Furthermore, chronic damage to uninfected cells was associated with glial viral reservoirs and amplified by
Connexin43 containing channels, gap junction (GJ) and hemichannels (HC), even in the absence of viral
replication. Our application focuses on astrocytes and the mechanism of bystander damage triggered by
viral reservoirs, even in the absence of replication.
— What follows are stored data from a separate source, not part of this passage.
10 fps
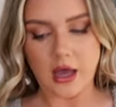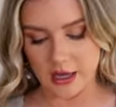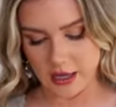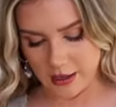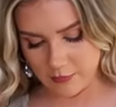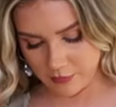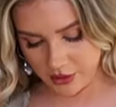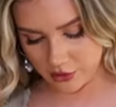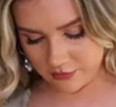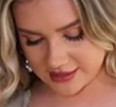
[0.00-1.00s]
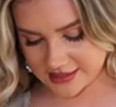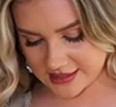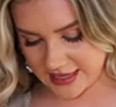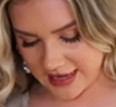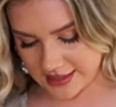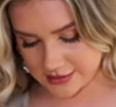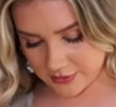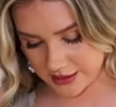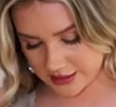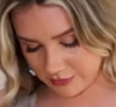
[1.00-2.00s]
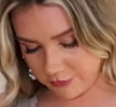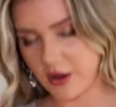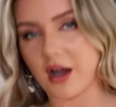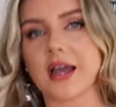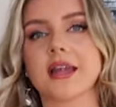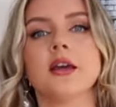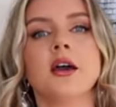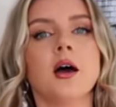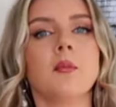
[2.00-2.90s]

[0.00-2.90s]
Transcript: Um, I can't really see it, so I think it's fine.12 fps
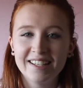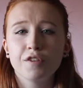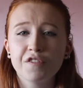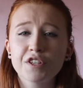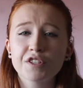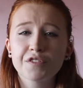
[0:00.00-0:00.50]
The
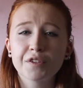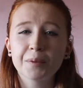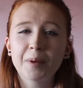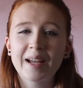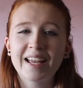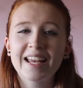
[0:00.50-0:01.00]
first fun
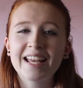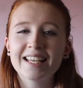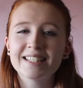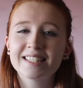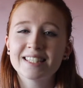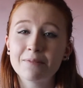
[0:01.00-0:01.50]
way
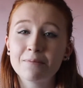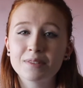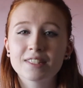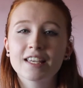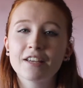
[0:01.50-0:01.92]
is Sims.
Overall, our data indicate: First, a small population of latently infected astrocytes remain stable even
during long-term ART (up to 23 years in ART); Second, the few astrocytes with HIV-integrated DNA are
associated with localized inflammatory areas; Third, HIV-infected astrocytes survive apoptosis for extended
periods; Fourth, we demonstrated that few infected astrocytes could repopulate the entire body with the
virus and Fifth, we demonstrated that connexin containing channels, GJ and HC, amplify chronic
inflammation into neighboring uninfected cells by a mechanism involving compromised calcium/IP3
signaling, mitochondrial function, and inter-organelle interactions (ER, mitochondria and lipid bodies); and
Lastly, we demonstrated all these toxic mechanisms could be prevented by reducing GJ and HC
communication between viral reservoirs and surrounding uninfected cells.
We hypothesize that “HIV-latently infected astrocytes used GJ and HC to amplify toxicity into
neighboring uninfected cells even in the current ART era.” The results obtained from this proposal will lead
to identifying potential therapeutic targets to limit the devastating consequences of NeuroHIV.